**Work instructions**
So long as no pictures are carried over, output the records below exactly.
★ ★ ★ ★ ★ ★ ★
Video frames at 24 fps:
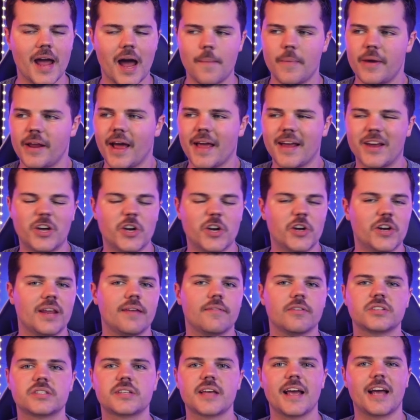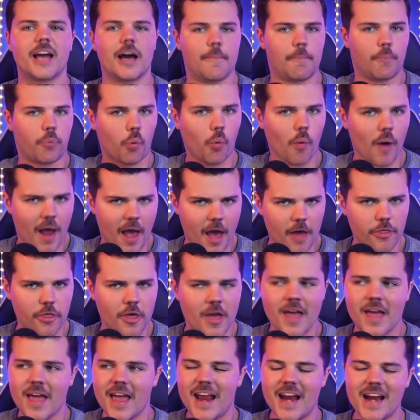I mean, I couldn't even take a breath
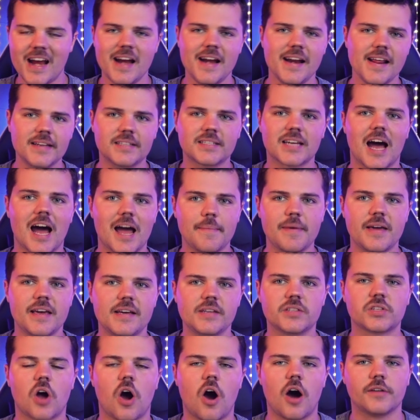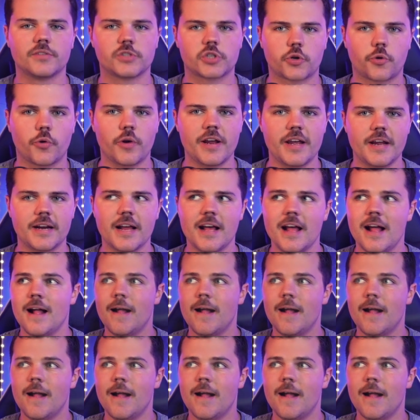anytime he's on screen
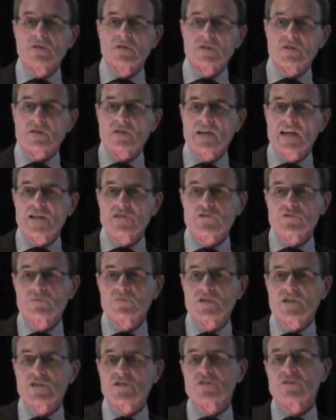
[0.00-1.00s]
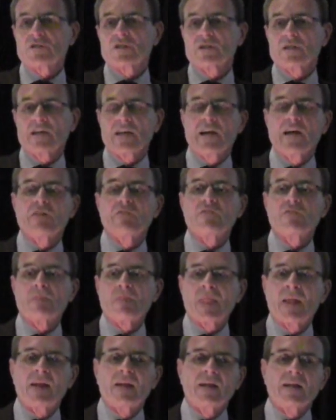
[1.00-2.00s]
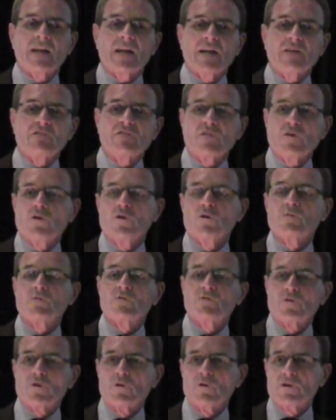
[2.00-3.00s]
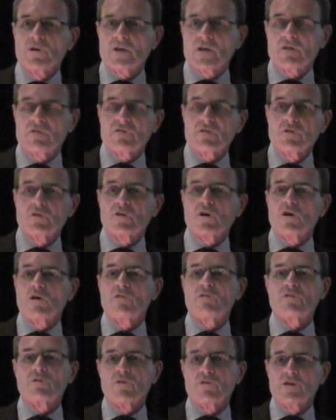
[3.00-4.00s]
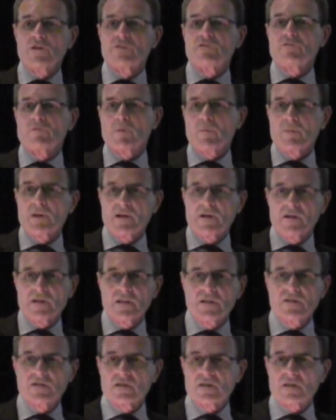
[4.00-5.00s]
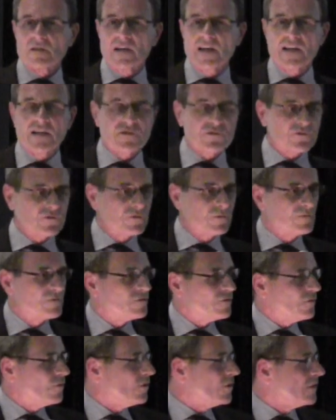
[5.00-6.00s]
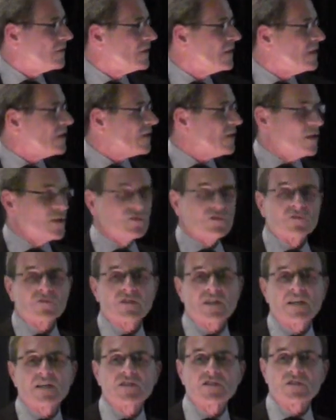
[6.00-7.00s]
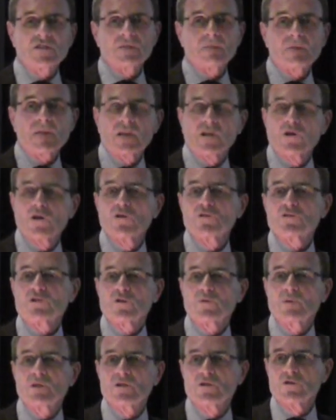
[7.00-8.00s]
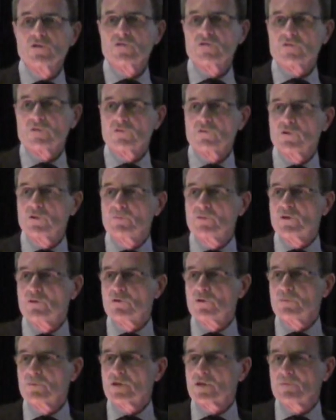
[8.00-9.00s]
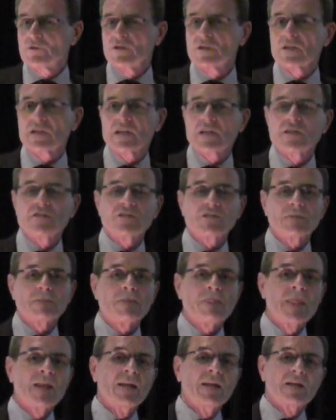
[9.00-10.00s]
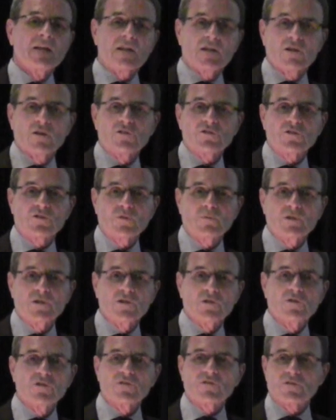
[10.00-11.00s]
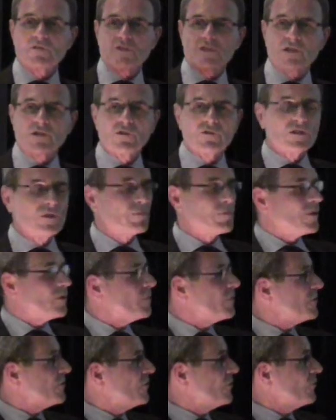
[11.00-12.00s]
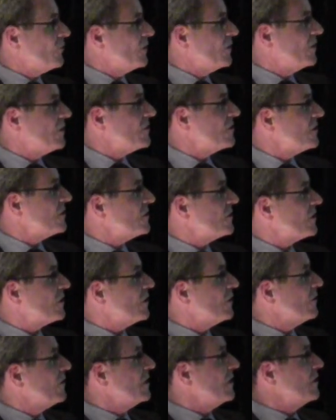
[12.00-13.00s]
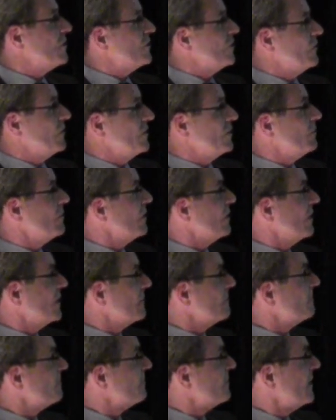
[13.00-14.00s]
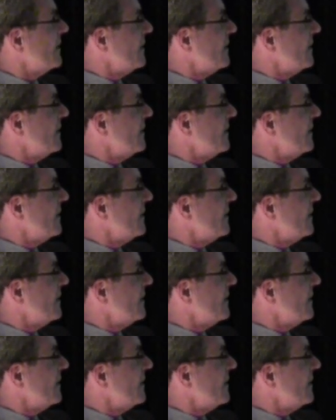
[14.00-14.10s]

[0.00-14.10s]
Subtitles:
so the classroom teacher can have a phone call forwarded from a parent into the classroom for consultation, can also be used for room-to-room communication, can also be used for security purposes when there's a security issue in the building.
★ ★ ★ ★ ★ ★ ★
**The completed task**
Video frames at 24 fps:
I mean, I couldn't even take a breath
anytime he's on screen
[0.00-1.00s]
[1.00-2.00s]
[2.00-3.00s]
[3.00-4.00s]
[4.00-5.00s]
[5.00-6.00s]
[6.00-7.00s]
[7.00-8.00s]
[8.00-9.00s]
[9.00-10.00s]
[10.00-11.00s]
[11.00-12.00s]
[12.00-13.00s]
[13.00-14.00s]
[14.00-14.10s]

[0.00-14.10s]
Subtitles:
so the classroom teacher can have a phone call forwarded from a parent into the classroom for consultation, can also be used for room-to-room communication, can also be used for security purposes when there's a security issue in the building.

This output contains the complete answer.